**Exercise details**
Copy everything in the data below exactly except the pictures.

**Extracted data**
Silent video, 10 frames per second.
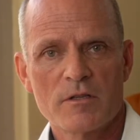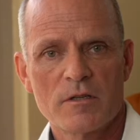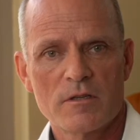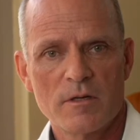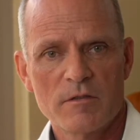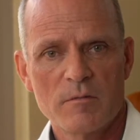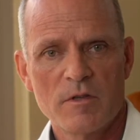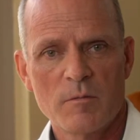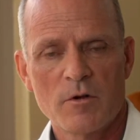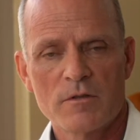and this seems to
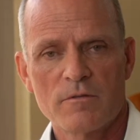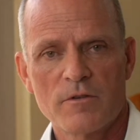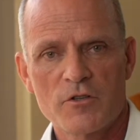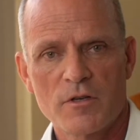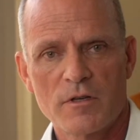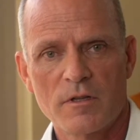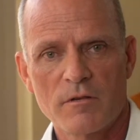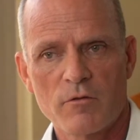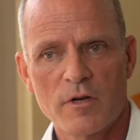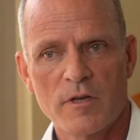be the most efficient
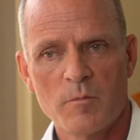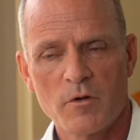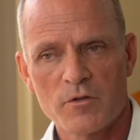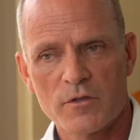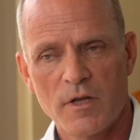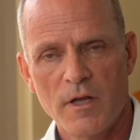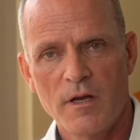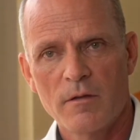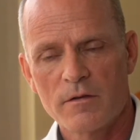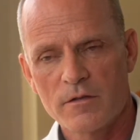delivery and the most
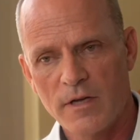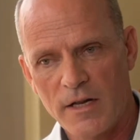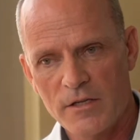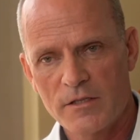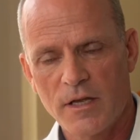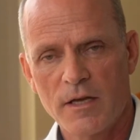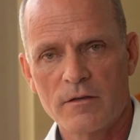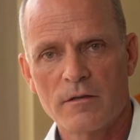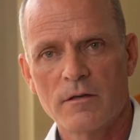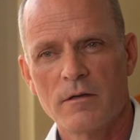steady
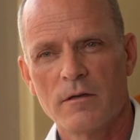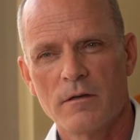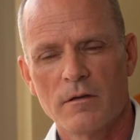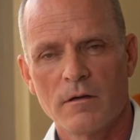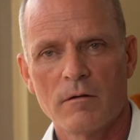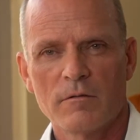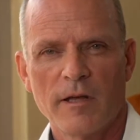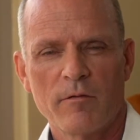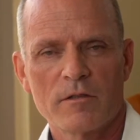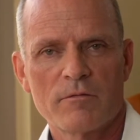state of
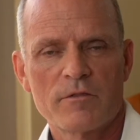levels of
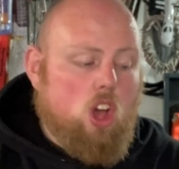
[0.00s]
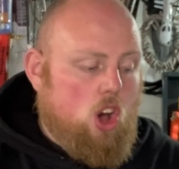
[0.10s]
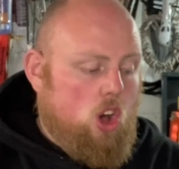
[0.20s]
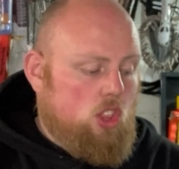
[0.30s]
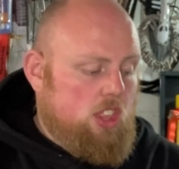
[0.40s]

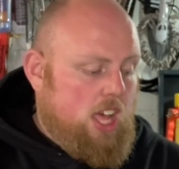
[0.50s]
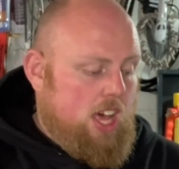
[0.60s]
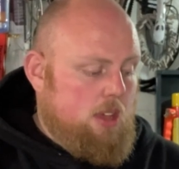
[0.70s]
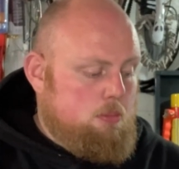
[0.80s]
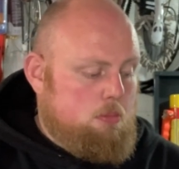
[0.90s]
on
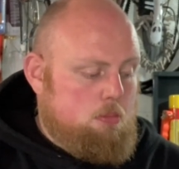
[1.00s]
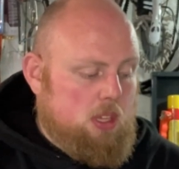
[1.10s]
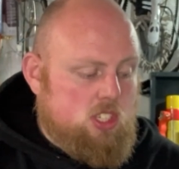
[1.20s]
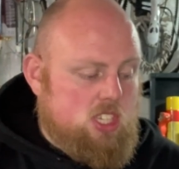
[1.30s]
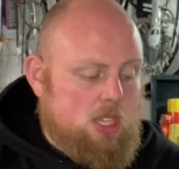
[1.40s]
that
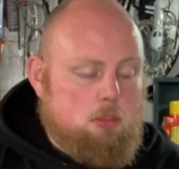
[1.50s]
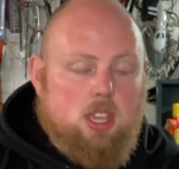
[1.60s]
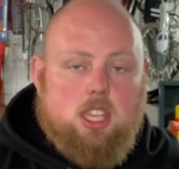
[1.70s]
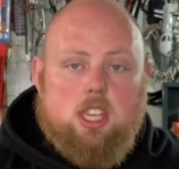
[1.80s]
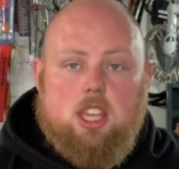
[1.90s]

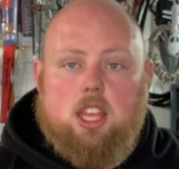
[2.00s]
BCB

**Response to this task**
Silent video, 10 frames per second.
and this seems to
be the most efficient
delivery and the most
steady
state of
levels of
[0.00s]
[0.10s]
[0.20s]
[0.30s]
[0.40s]

[0.50s]
[0.60s]
[0.70s]
[0.80s]
[0.90s]
on
[1.00s]
[1.10s]
[1.20s]
[1.30s]
[1.40s]
that
[1.50s]
[1.60s]
[1.70s]
[1.80s]
[1.90s]

[2.00s]
BCB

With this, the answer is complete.